(Saved entries)
-------
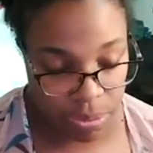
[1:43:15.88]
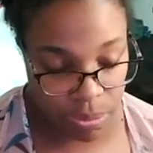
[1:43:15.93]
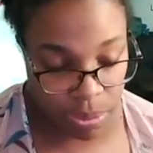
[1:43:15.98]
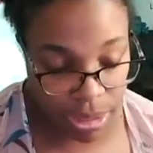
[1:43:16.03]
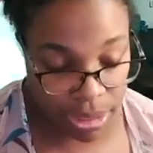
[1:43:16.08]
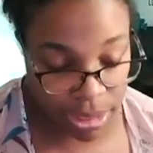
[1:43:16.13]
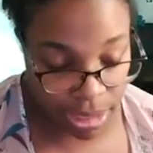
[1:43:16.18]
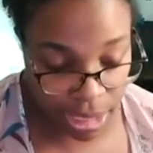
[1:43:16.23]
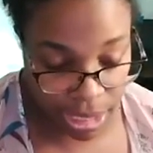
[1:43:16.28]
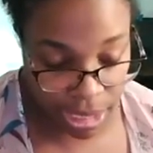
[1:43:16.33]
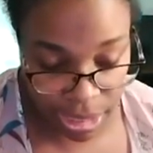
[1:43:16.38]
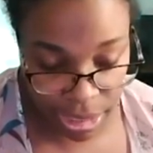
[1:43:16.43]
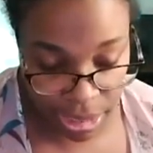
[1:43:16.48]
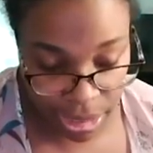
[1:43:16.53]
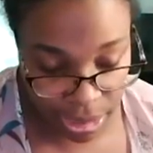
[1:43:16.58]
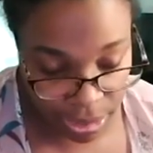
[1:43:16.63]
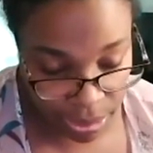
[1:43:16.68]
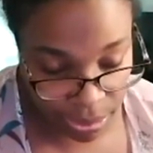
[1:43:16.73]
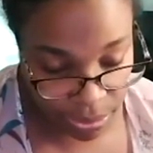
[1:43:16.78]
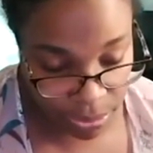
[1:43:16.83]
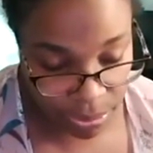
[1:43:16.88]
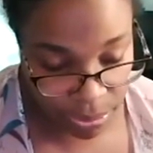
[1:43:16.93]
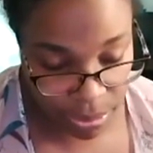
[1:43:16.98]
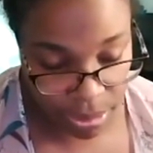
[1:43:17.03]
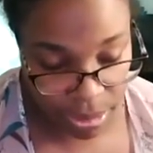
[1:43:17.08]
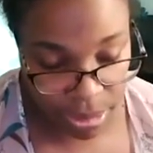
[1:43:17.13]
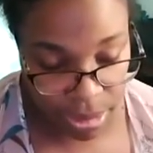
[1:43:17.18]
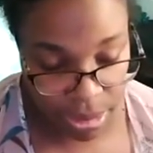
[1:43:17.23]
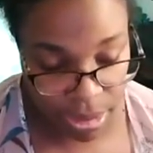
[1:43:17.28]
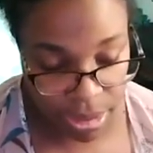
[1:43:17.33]
We thank you
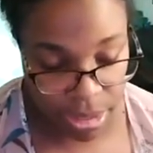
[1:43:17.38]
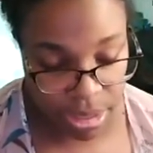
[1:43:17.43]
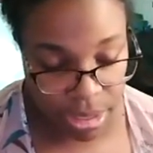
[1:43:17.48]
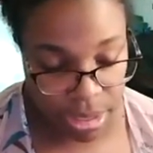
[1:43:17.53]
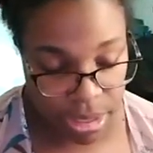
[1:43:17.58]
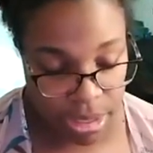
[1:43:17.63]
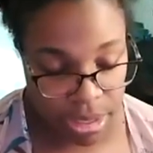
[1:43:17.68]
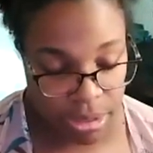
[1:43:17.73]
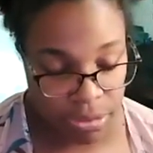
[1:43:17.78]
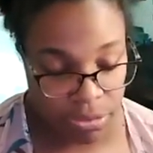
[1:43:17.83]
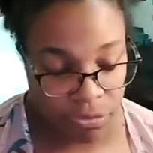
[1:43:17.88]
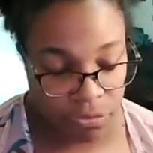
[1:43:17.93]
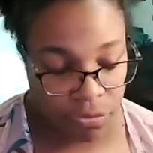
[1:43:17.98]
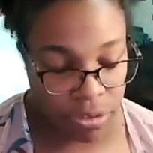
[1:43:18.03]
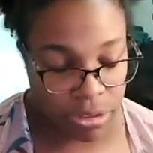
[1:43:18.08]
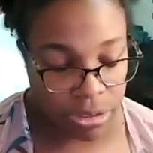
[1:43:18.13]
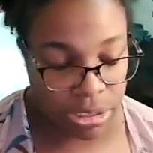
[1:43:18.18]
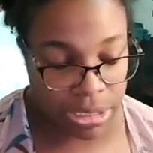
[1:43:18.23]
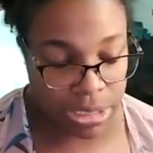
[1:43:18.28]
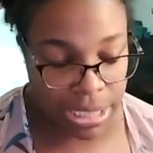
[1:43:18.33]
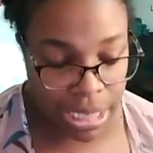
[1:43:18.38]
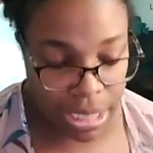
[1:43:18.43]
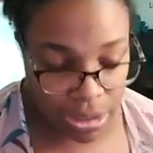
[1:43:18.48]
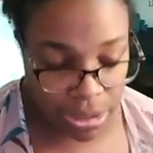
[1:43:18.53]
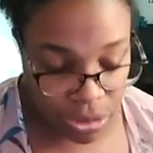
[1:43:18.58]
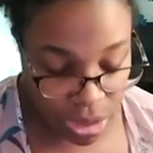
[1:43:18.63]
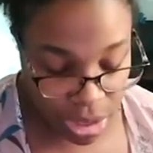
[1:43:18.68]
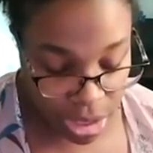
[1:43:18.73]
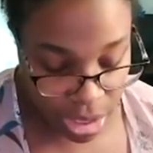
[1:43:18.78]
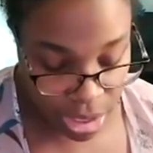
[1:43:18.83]
for
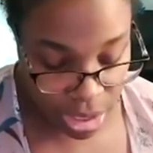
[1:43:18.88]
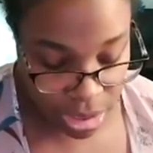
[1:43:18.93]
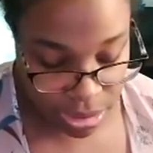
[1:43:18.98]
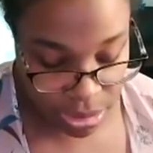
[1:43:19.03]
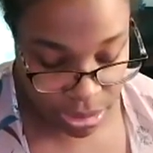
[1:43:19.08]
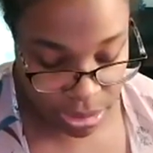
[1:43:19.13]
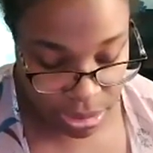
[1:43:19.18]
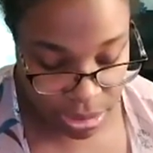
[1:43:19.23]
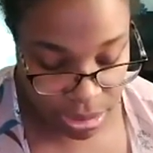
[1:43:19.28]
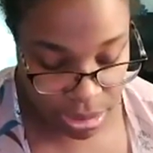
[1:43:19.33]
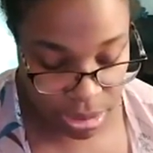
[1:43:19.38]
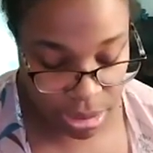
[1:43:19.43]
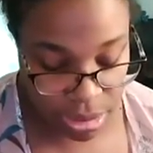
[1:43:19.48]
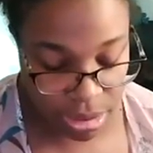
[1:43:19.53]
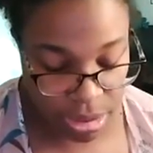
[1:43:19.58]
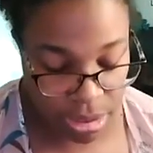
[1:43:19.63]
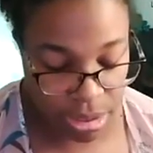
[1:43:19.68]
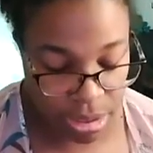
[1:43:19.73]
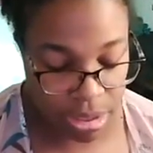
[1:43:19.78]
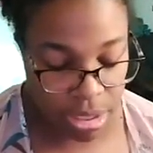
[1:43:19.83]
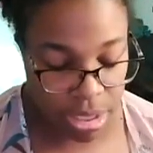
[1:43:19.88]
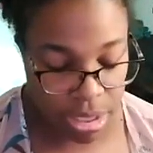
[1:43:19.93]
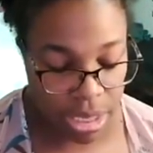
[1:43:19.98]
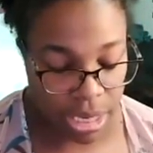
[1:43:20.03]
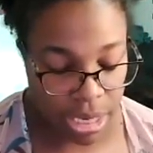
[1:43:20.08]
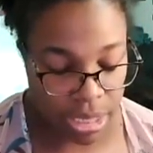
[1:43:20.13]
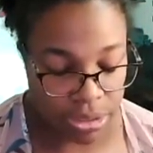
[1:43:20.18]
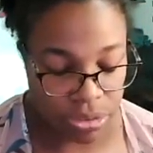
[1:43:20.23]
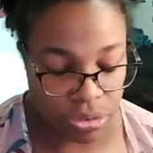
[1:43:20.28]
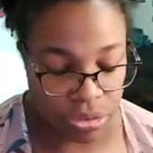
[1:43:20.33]
teaching us,
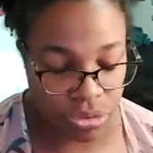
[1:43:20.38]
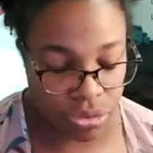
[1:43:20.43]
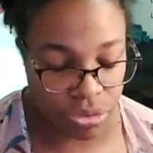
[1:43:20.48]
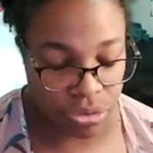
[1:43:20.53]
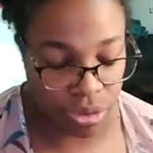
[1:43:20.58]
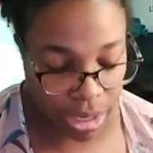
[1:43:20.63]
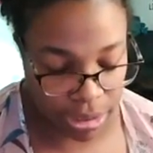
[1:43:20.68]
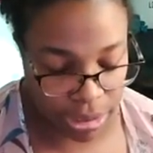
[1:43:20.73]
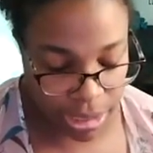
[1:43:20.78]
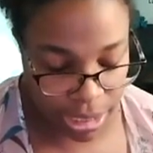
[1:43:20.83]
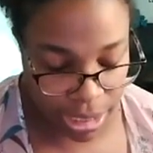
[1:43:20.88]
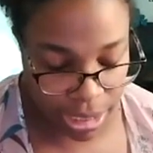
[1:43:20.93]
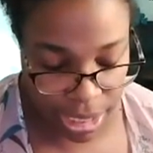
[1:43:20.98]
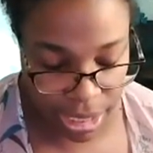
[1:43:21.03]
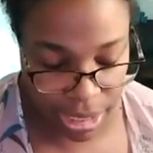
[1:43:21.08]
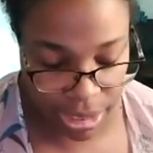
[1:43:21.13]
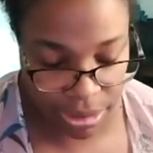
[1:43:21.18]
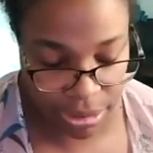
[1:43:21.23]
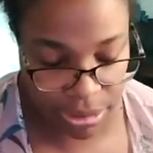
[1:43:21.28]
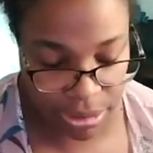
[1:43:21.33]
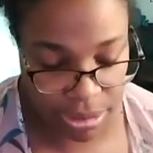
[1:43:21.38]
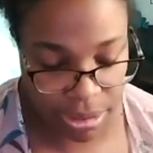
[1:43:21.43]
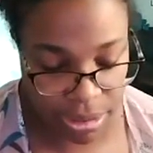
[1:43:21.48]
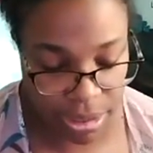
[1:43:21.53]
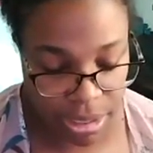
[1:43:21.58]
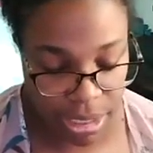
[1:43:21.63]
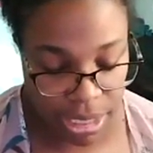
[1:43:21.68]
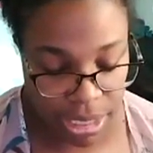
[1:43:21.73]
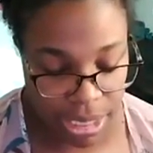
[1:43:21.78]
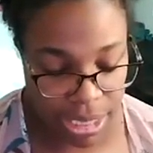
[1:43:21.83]
instructing us
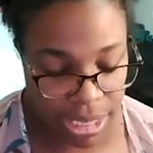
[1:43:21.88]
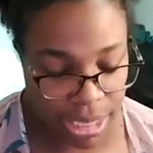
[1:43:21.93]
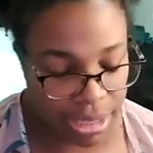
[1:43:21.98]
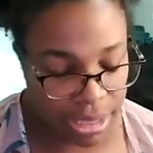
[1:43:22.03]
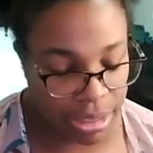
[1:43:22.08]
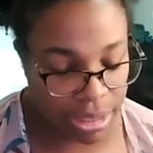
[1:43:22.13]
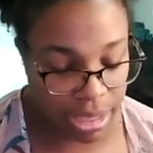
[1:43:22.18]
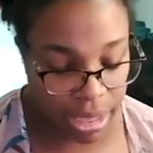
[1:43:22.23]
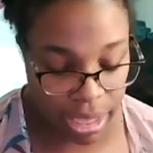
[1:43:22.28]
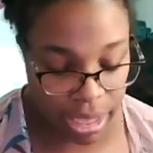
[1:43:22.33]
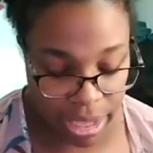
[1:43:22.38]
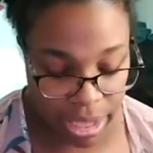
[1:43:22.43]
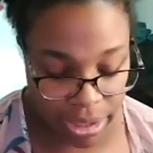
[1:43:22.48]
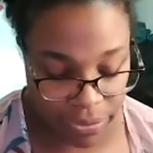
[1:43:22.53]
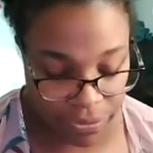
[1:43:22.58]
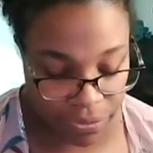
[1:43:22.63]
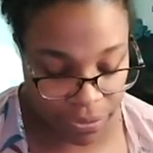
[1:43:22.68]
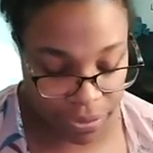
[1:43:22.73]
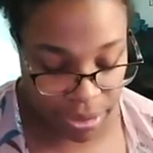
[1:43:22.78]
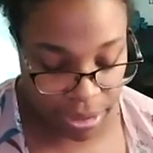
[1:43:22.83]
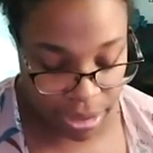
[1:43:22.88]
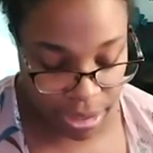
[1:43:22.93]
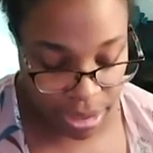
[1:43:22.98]
in love,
-------
The expected output is the lines above from the one containing "[1:43:18.53]" to the one containing "[1:43:21.08]", both ends included, reproduced exactly with every picture left out.

## Answer space
[1:43:18.53]
[1:43:18.58]
[1:43:18.63]
[1:43:18.68]
[1:43:18.73]
[1:43:18.78]
[1:43:18.83]
for
[1:43:18.88]
[1:43:18.93]
[1:43:18.98]
[1:43:19.03]
[1:43:19.08]
[1:43:19.13]
[1:43:19.18]
[1:43:19.23]
[1:43:19.28]
[1:43:19.33]
[1:43:19.38]
[1:43:19.43]
[1:43:19.48]
[1:43:19.53]
[1:43:19.58]
[1:43:19.63]
[1:43:19.68]
[1:43:19.73]
[1:43:19.78]
[1:43:19.83]
[1:43:19.88]
[1:43:19.93]
[1:43:19.98]
[1:43:20.03]
[1:43:20.08]
[1:43:20.13]
[1:43:20.18]
[1:43:20.23]
[1:43:20.28]
[1:43:20.33]
teaching us,
[1:43:20.38]
[1:43:20.43]
[1:43:20.48]
[1:43:20.53]
[1:43:20.58]
[1:43:20.63]
[1:43:20.68]
[1:43:20.73]
[1:43:20.78]
[1:43:20.83]
[1:43:20.88]
[1:43:20.93]
[1:43:20.98]
[1:43:21.03]
[1:43:21.08]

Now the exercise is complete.